Ji Mo is more willing to believe that the insect repellent grass under the corner of the wall is well planted, and it has become part of the steps of building a house in every family. In addition, there may be the effect of some customary insect repellent herbs, for example, in summer where there are most mosquitoes At that time, every family loved to hang wormwood under the eaves, and there was also the custom of burning wormwood.
In addition, I am afraid it is the bactericidal effect of alcohol. It is not so luxurious that every family will spill wine everywhere, but there is a custom in May every year to dry wine. This is the way for winemakers to distinguish the quality of wine. In the middle of May, take a bowl of wine from each wine jar and put it in the sun to dry. The good wine will not change color, but the bad wine will change color. The bad wine that has changed color can be drunk first, while the good wine can continue. Stored or even continued with the wine brewed in autumn, the taste of the wine will be stronger.
This is the case in the winery, and the nearby villages are attached to the winery, turning this step into a custom. On this day, every household will also take out the wine to dry the wine. The difference is that they drink the good wine. The bad wine directly wipes the furniture and other objects, and can also be spilled on the ground, leaving a room full of wine fragrance, adding to the festive atmosphere.
Before Ji Mo knew what happened, he didn't know why. After entering the winery, he was able to understand the evolution of the tradition in response to the customs.
For example, Zhu Wen's tone, people with no education like Father Ji, don't know what it is, but it doesn't prevent him from remembering that the tone is long and pleasant, humming it in his spare time, everyone who hears it will feel familiar, if someone enters it again The wine shop, such as Ji Mo, who watched the ceremony in person, will remember the tune more deeply. Such a tradition has become a part of a culture, an inseparable heritage, no matter whether it is reasonable or not. Mystery, also will be handed down.

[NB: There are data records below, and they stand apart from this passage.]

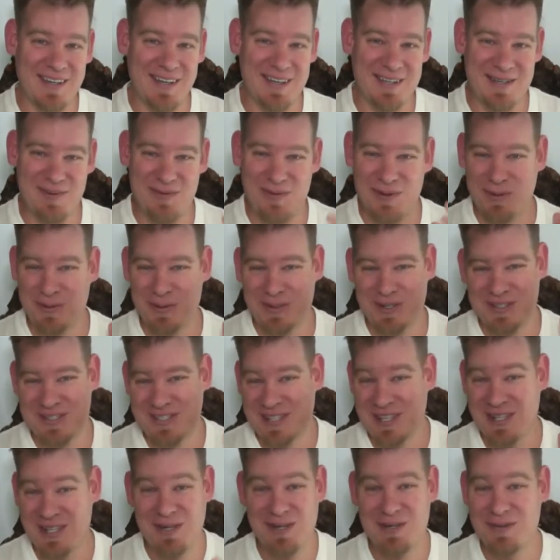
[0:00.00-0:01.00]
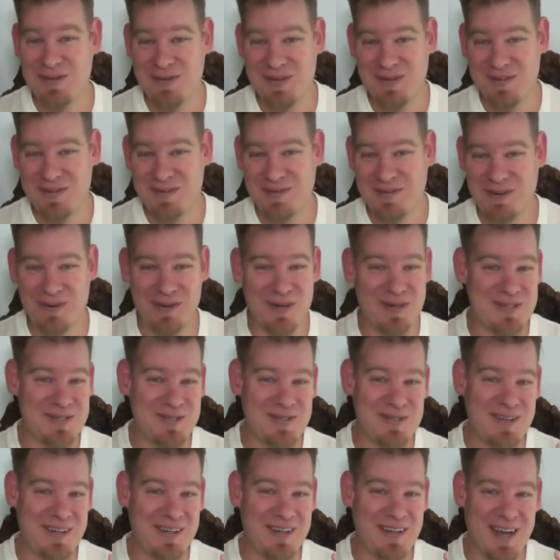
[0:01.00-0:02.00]
and we will continue, of course,
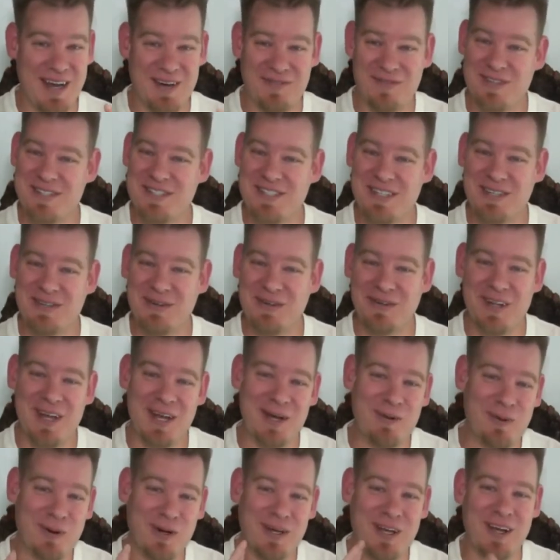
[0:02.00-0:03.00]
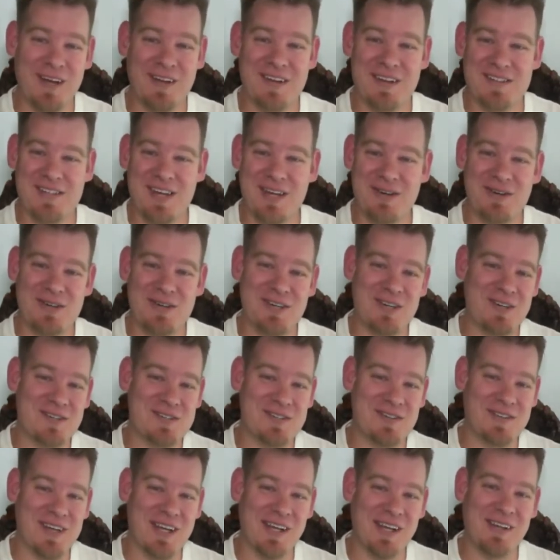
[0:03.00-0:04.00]
every single day working on this 100 years
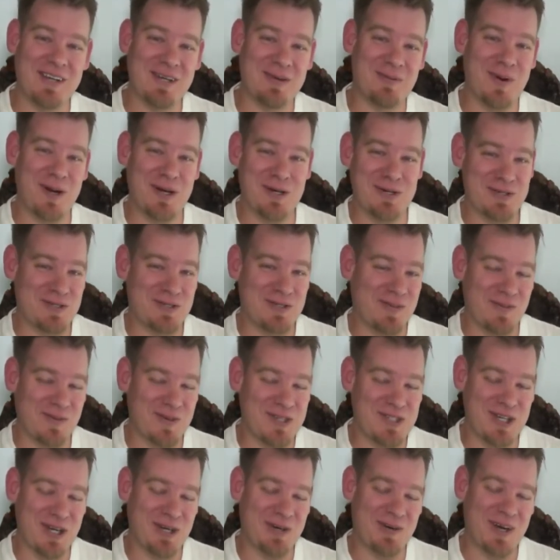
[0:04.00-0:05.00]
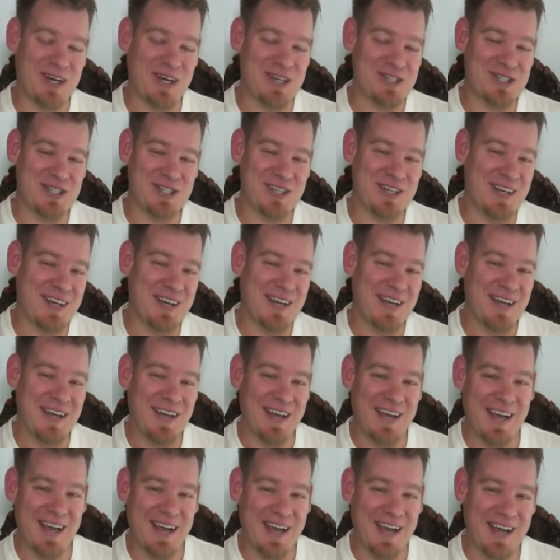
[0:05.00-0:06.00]
of healing and regeneration
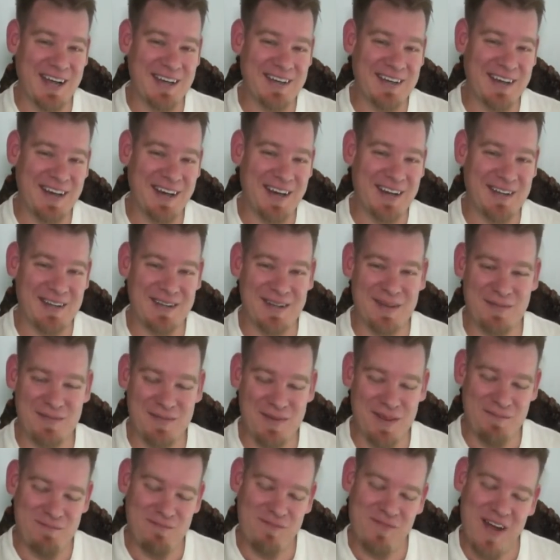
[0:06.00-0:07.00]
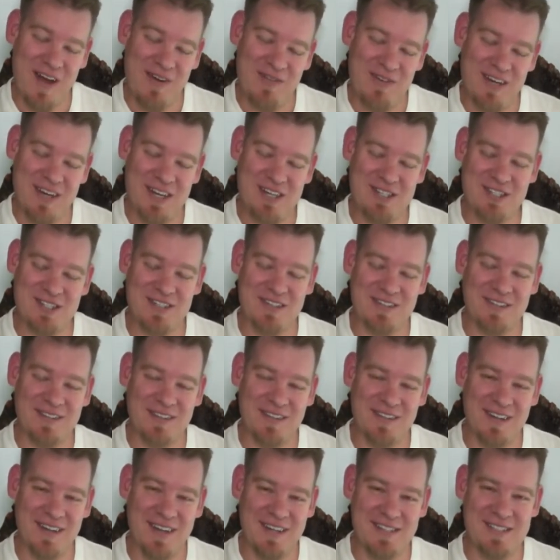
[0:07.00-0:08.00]
and uh, the, the foundation,
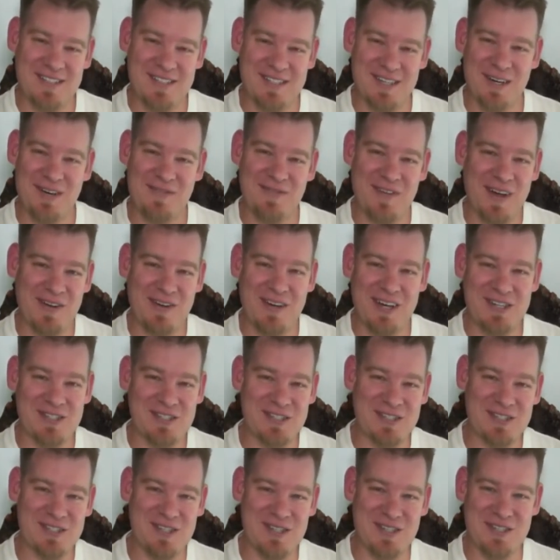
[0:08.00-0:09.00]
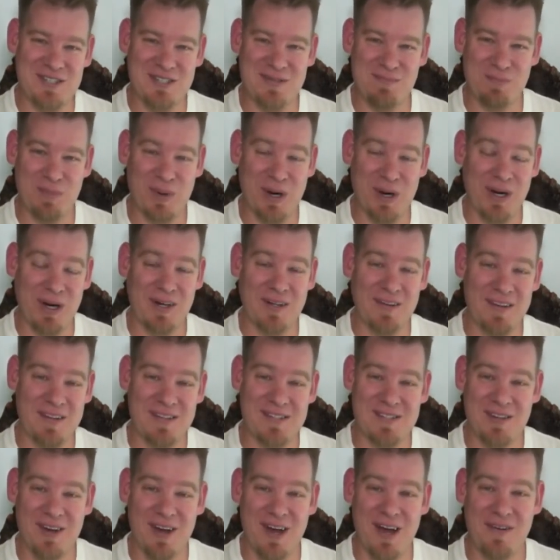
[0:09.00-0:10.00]
the necessary foundation to spark
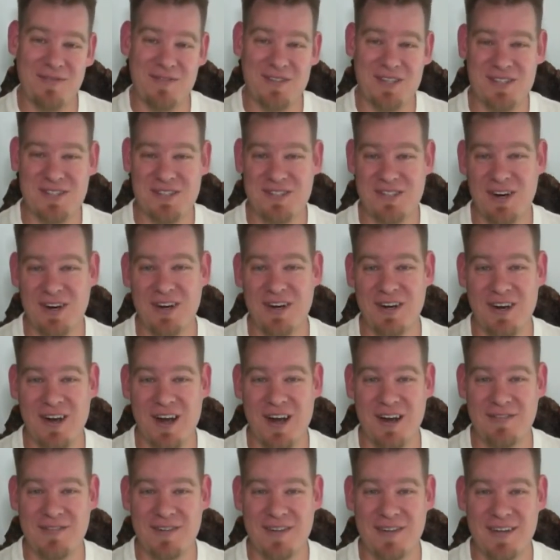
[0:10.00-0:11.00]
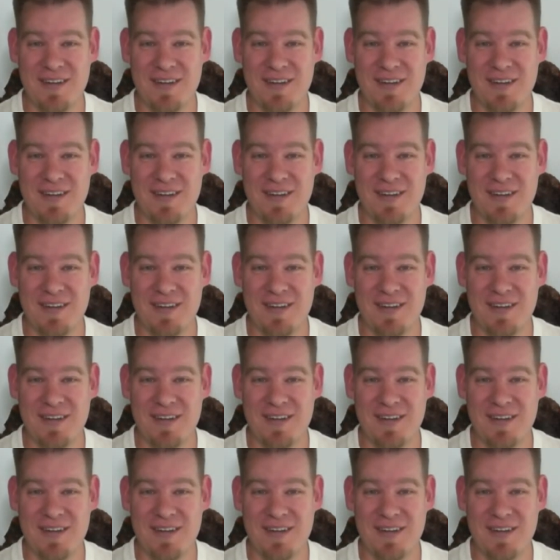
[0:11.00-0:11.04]
this off, to start it off,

It seems to be a bit interesting to study this traditional evolution carefully. From then on, Ji Mo thinks about the other, and thinks about the wine-making skills. In the process of spreading, what is added, what is missing, and what has been transformed?
For example, the out-of-the-ordinary Zhu Wen melody lost its original solemnity when it was sung from Ji Fu's mouth. Instead, it has more rustic charm, and the traditions in wine making have gone out of tune?

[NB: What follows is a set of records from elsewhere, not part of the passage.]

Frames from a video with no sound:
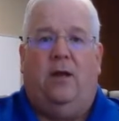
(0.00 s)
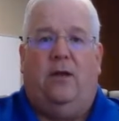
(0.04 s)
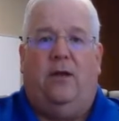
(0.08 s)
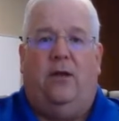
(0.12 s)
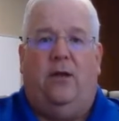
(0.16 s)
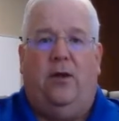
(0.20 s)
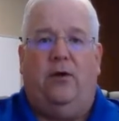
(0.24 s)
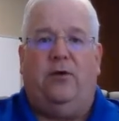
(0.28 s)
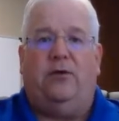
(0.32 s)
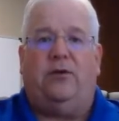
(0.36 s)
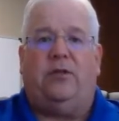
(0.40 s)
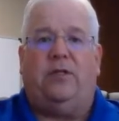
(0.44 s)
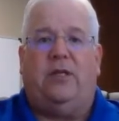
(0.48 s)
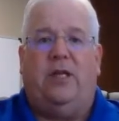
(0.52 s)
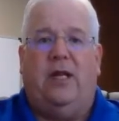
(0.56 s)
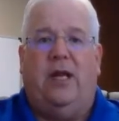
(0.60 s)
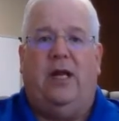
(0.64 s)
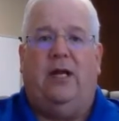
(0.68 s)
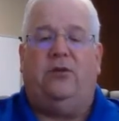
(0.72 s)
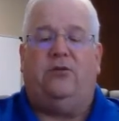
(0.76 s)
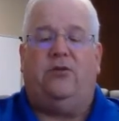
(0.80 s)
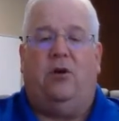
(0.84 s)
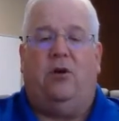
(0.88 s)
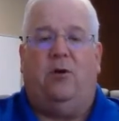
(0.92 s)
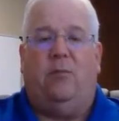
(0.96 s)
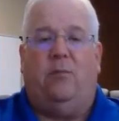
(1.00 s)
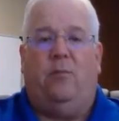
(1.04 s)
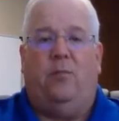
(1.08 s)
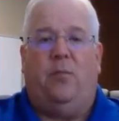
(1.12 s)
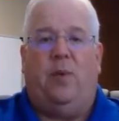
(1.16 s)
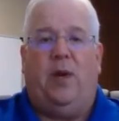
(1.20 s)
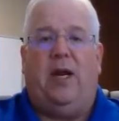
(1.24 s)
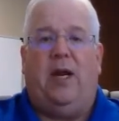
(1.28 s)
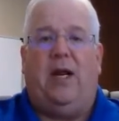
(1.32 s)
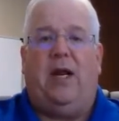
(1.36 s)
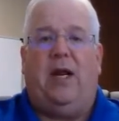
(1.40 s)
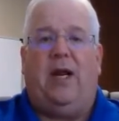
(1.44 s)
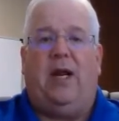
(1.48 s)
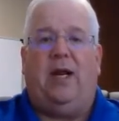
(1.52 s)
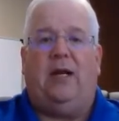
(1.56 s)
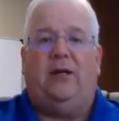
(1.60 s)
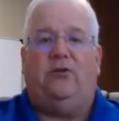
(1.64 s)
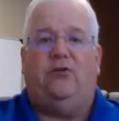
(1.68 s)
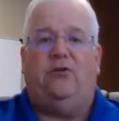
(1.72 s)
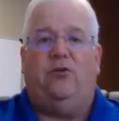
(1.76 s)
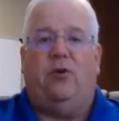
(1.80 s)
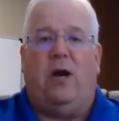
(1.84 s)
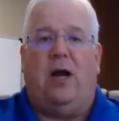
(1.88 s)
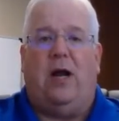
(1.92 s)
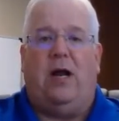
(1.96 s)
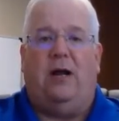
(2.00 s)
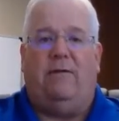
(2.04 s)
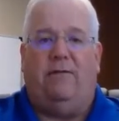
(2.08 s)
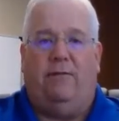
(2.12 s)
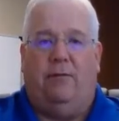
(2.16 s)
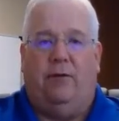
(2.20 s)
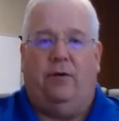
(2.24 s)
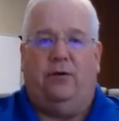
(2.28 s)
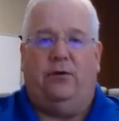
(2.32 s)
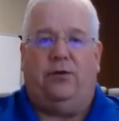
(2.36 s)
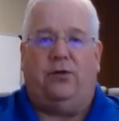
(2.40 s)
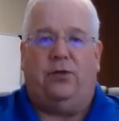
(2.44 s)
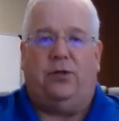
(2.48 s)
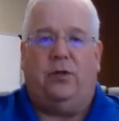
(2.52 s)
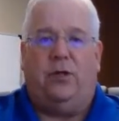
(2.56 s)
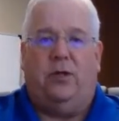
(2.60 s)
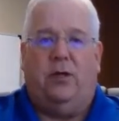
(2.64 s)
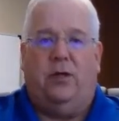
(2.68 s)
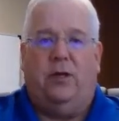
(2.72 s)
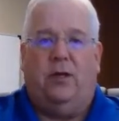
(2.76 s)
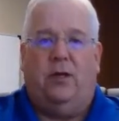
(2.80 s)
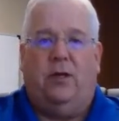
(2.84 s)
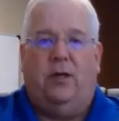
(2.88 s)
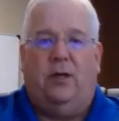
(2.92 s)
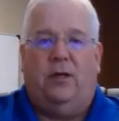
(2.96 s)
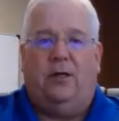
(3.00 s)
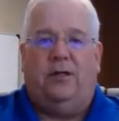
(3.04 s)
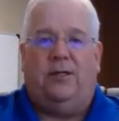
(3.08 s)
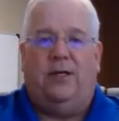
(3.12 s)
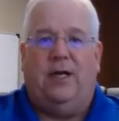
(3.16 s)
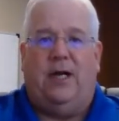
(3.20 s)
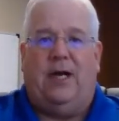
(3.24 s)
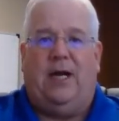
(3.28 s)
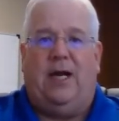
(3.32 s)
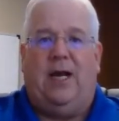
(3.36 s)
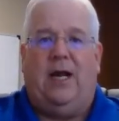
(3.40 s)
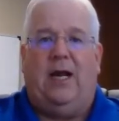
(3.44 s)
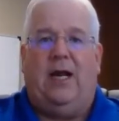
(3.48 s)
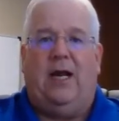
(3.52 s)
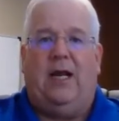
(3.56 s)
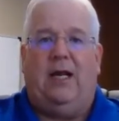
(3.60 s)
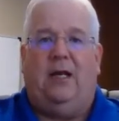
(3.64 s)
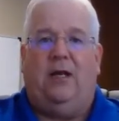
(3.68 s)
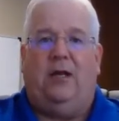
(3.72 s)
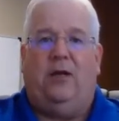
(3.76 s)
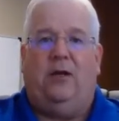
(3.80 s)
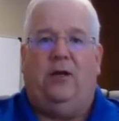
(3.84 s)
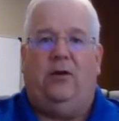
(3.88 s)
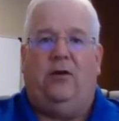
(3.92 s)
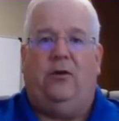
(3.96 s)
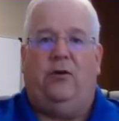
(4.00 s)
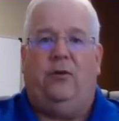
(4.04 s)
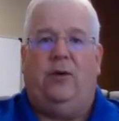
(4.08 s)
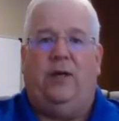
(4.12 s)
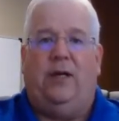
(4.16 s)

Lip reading: Those things are big drivers to getting you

Eager to know some history, Jim Mo once again thought of one or two books in a certain room. One day, Ji Mo went around to look, and was disappointed. They were not books related to wine making, but just pretending Literacy books, the most basic kind.
"Is there no book on wine making?" Ji Mo blurted out in disappointment.
It happened that Dong Chao was nearby, and he snorted coldly: "What book do you need for wine making? Can wine be produced directly from the book? You're hiding here again, go do something quickly, and don't let me catch you being lazy again."
He raised his hand threateningly, as if he was about to hit someone. Ever since Guo Yuan left, Dong Chao didn’t like Ji Mo. Ji Mo didn’t quarrel with him, just glanced at him, and left silently, angrily in his heart. No need for books?Word of mouth, how many traditional skills have been passed down like this, and I feel sad when I think of "no", and I think, is the meaning of learning these by myself lies in inheritance?